Re: [Solved] Luks - Failing to boot

seth wrote:

Does it help to add "systemd.swap=false" to the kernel parameters?

Did you try whether downgrading systemd and systemd-libs "fixes" it?
If it hallucinates devices from remnant blocks of the previous FS or somewhere™ out of the GPT, you'd effectively have to "dd if=/dev/zero" the entire disk…

If this is a regression and 254 doesn't exhibut this behavior, you also wanna force lennart to "notAorOurBug" this at https://github.com/systemd/systemd/issues

I will try later the kenel option you suggest. As far rolling back to 254 and fixing it, yes, I can try that too, but I dont think it is needed since that post you linked here at the beggining of your inputs our friend did rollback with his snapshot to 254 and that fixed it for him.

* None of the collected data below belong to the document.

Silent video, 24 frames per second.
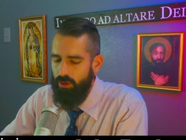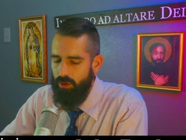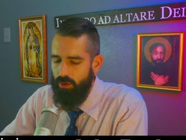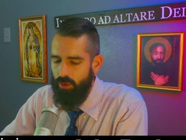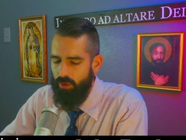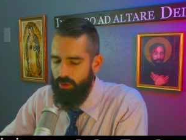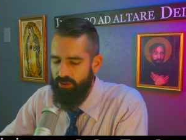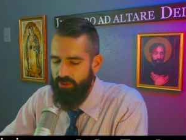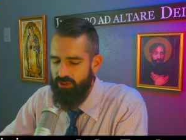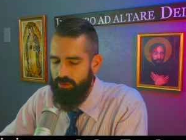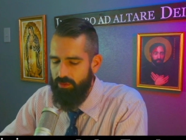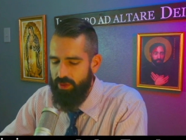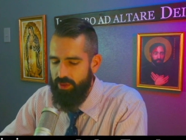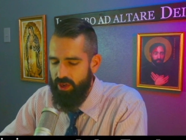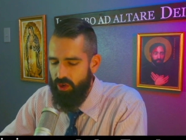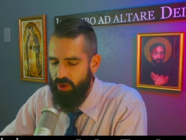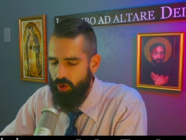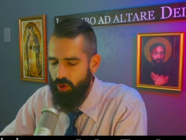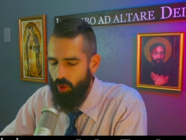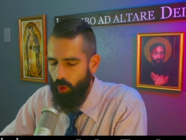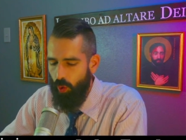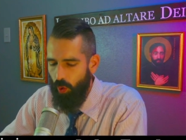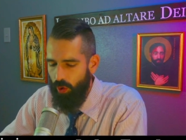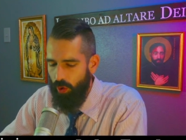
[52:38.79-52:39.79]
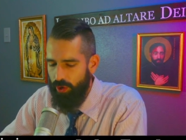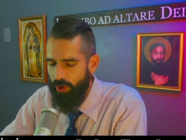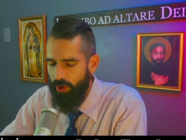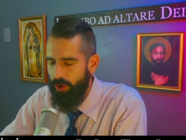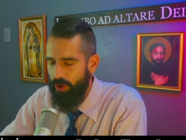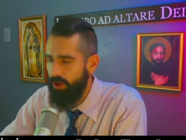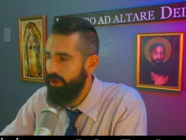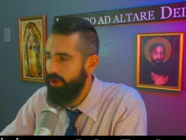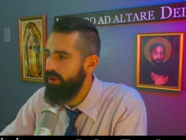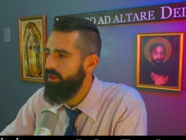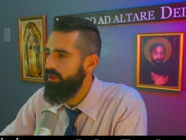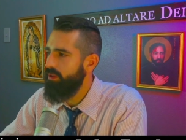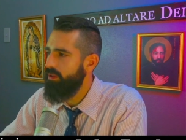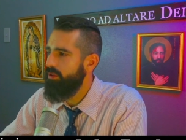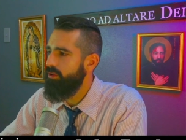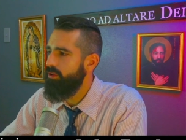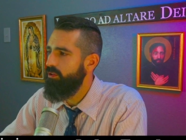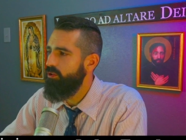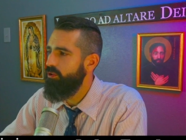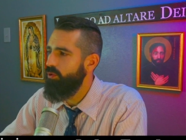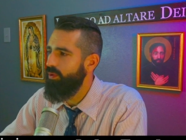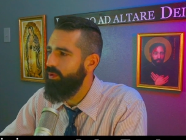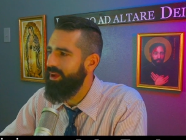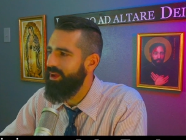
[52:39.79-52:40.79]
was to be ordered
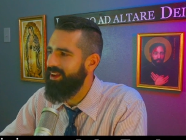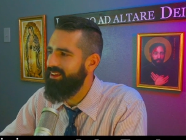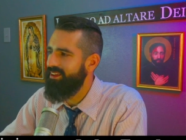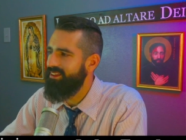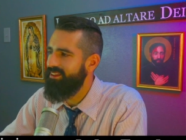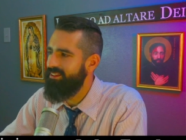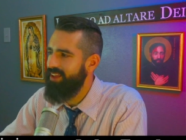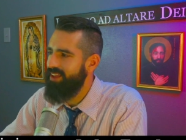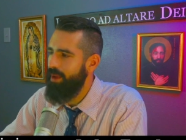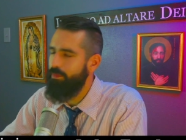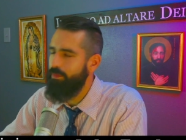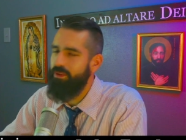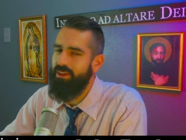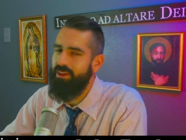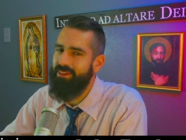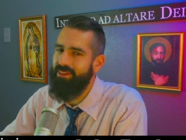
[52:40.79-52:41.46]
to accept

I dont think I would need to write my ssd full of zeroes, since the first UUID it was stuck was my previous swap, and I might have nuked my install too soon. The new UUID he asks is my current swap when the luks2 was opened, and for whatever reason the new 255 release is failing to open the luk2 for the swap alone. (which was the original problem and why I nuked my install - all other luks2 devices it opens fine, just the swap does cause an issue). So for now with the unencrypted swap it is working fine, when systemd gets updated again I might try to encrypt the swap again and see if it goes crazy again. The real problem here for me is that it is recovering the data from some place unknown, as you said can have something to do with the GPT, but I believe it is saving it in the UEFI, but my guess can be wrong. If it at least had a fimer of 1:30m and the followed the boot procedure with an error it would be fine, but it puts a no limit and that is why we had to create the unencrypted swap workaroud.

I am on a PC at home, I dont really need to encrypt anything, and I dont have any real sensitive data. Maybe if I had a laptop with data from my work it would be more troublesome and I would worry about some sensitive data being exploited from swap if my laptop was stolen.

I just used encryption for the sake of learning it. I will try the rollback on systemd, but probably on a virtual machine for the sake of learning and it might not simulate enough the real problem as on a barebones machine.

Thanks for your input, as I said I will try both and learn about it. I will mark as solved again because the system is working even though with an unencrypted swap.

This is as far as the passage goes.